Emerging SFU network connects people to collaborate on COVID-19 solutions
By Ian Bryce
As the world begins to recover from the health and economic impacts of COVID-19, people are trying to figure out how to adapt and build more resilient and vibrant communities. In B.C., the COVID-19 Response and Recovery Network is an emerging network to help address the effects of the pandemic on community resilience.
Initiated by SFU’s Office of Community Engagement, the COVID-19 Response and Recovery Network is a university-community-wide network that uses both Zoom and Slack platforms to foster new relationships, share resources and bridge dialogue across sectors.
Weekly Zoom meetings occur on Mondays at 1 p.m. that feature guest speakers and use breakout rooms to dive into specific topic areas. And the Slack workspace is open for anyone to join.
Joining the Network
Reddy, an associate director of Leadership and Community Building Programs at SFU Continuing Studies, was introduced to the COVID-19 Response and Recovery Network by a colleague at the City of Vancouver.
A project she supports hasn’t been able to provide its usual peer pop-up tech help cafes in the Downtown Eastside (DTES) in light of the pandemic, so she started to leverage networks outside of her own network.
She joined the network’s Slack community as one of more than 250 members.
“The Slack community is a kind of directory,” says Reddy. “People stay in touch, bring things to my attention and help keep me aware of funding opportunities and community work.”
The Slack channels are active throughout the week with 22 discussion groups ranging from knowledge mobilization to climate action. These discussion groups are managed by ‘channel champions’—volunteers who promote the channel, keep newcomers up-to-date on developments from Zoom meetings and continue the conversation.

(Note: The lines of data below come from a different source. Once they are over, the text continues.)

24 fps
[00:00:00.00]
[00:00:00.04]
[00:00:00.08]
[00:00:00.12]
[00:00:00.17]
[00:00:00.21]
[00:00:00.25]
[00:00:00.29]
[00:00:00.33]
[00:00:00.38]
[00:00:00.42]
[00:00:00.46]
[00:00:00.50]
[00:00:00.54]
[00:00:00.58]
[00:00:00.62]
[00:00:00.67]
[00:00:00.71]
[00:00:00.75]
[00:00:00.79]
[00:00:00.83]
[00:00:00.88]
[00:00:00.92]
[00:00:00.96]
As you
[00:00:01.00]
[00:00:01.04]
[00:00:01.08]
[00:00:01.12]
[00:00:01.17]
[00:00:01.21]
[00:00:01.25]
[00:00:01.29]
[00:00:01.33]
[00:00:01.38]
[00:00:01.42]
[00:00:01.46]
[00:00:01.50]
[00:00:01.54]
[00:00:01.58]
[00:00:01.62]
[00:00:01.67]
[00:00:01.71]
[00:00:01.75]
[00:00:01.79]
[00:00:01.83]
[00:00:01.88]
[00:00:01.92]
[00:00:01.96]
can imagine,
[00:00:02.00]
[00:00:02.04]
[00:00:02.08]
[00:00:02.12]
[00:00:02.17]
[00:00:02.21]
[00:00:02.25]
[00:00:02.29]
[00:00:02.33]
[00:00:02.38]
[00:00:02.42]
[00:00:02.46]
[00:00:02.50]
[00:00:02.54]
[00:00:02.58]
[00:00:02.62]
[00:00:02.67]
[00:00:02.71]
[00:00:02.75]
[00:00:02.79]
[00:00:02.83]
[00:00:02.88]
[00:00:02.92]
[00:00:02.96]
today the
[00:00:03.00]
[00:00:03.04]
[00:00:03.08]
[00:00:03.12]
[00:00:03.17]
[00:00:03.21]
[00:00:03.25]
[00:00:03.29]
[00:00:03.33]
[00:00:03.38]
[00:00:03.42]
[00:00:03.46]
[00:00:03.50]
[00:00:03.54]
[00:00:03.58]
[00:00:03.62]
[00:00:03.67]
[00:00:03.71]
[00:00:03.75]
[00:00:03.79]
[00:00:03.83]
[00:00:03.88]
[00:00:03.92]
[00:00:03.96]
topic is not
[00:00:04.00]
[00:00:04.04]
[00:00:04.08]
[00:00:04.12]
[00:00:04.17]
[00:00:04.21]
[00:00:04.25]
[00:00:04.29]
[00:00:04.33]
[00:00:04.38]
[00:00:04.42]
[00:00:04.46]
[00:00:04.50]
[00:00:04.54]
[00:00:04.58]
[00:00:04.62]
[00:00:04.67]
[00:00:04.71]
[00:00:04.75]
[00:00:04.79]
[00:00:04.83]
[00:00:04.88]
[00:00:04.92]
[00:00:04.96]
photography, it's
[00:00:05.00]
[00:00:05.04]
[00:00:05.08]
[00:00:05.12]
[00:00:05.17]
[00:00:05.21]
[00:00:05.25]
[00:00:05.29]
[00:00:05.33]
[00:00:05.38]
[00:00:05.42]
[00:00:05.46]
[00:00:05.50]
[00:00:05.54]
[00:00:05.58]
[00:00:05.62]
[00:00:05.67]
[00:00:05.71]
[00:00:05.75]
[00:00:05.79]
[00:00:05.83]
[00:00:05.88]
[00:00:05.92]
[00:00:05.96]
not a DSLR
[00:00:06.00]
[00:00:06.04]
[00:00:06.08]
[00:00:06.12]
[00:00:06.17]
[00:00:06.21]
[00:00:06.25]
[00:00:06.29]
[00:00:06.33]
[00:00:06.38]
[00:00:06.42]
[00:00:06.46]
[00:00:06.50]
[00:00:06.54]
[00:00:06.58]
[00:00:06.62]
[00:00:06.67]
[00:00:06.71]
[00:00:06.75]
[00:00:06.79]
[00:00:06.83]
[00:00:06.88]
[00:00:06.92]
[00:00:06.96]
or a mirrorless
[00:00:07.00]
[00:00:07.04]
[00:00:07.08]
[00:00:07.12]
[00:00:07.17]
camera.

Elizabeth Bishop is the channel champion for the Health and Social Services group. A Caregiver Support Program coordinator at North Shore Community Resources, Bishop came to the network because of the connection between the service provider experience, service recipient experience, and organizational development.
“I'm excited to think about how we can begin to take action and ensure the inclusion of a diverse range of voices,” says Bishop. “I think it's important that we hear not only from professionals working in hospital settings, but also those continuing to serve through non-profit organizations, and community-based programs.”
Conversations are leading to developments. According to Bishop, the diverse interests and voices in the network offer an opportunity to "deep-dive" into specific projects.
“Discussions within the Health and Social Services group have provided insight into how we might help meaningful conversations happen for those providing direct service in ways that support their sense of well-being and vocational fulfillment,” says Bishop.
For Reddy, the network has provided opportunities to connect and engage with people and organizations outside of her own networks.
The LinkVan project team would like to share the tech cafe model in other cities such as New Westminster and Burnaby. Reddy hopes that the COVID-19 Response and Recovery Network will help them connect and explore the opportunity.
“It’s a responsibility of the university to connect back with the community and the network’s participants reflect that very well,” says Reddy.